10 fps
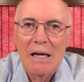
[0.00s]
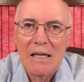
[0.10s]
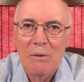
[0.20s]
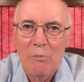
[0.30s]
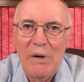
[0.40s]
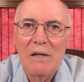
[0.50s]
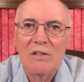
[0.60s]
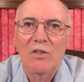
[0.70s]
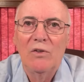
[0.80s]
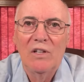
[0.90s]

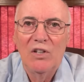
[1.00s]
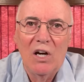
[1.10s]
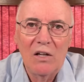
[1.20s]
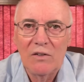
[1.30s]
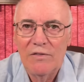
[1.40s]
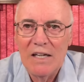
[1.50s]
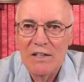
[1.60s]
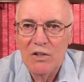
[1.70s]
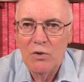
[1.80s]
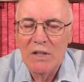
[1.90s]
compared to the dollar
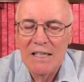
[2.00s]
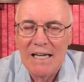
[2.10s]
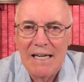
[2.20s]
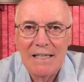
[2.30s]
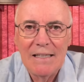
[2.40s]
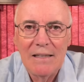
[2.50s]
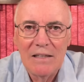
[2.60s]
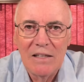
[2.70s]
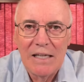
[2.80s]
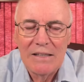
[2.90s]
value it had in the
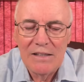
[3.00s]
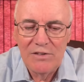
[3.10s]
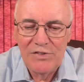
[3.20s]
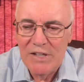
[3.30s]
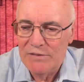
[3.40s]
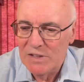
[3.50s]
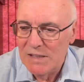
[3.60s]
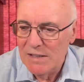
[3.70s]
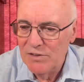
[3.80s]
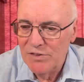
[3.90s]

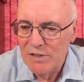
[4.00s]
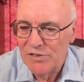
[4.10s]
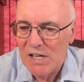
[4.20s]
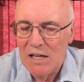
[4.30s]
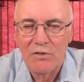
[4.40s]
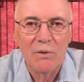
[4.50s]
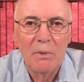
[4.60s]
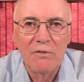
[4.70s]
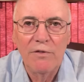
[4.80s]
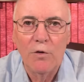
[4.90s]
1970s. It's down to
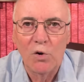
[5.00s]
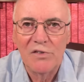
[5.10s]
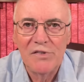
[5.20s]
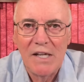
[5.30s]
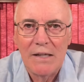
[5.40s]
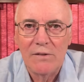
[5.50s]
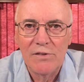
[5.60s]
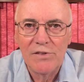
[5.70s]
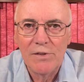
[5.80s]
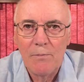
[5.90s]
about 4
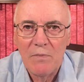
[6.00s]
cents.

▸ **YOUR OBJECTIVE**
Output the listing exactly, pictures excluded.

▸ **OUTPUT OF THE EXERCISE**
10 fps
[0.00s]
[0.10s]
[0.20s]
[0.30s]
[0.40s]
[0.50s]
[0.60s]
[0.70s]
[0.80s]
[0.90s]

[1.00s]
[1.10s]
[1.20s]
[1.30s]
[1.40s]
[1.50s]
[1.60s]
[1.70s]
[1.80s]
[1.90s]
compared to the dollar
[2.00s]
[2.10s]
[2.20s]
[2.30s]
[2.40s]
[2.50s]
[2.60s]
[2.70s]
[2.80s]
[2.90s]
value it had in the
[3.00s]
[3.10s]
[3.20s]
[3.30s]
[3.40s]
[3.50s]
[3.60s]
[3.70s]
[3.80s]
[3.90s]

[4.00s]
[4.10s]
[4.20s]
[4.30s]
[4.40s]
[4.50s]
[4.60s]
[4.70s]
[4.80s]
[4.90s]
1970s. It's down to
[5.00s]
[5.10s]
[5.20s]
[5.30s]
[5.40s]
[5.50s]
[5.60s]
[5.70s]
[5.80s]
[5.90s]
about 4
[6.00s]
cents.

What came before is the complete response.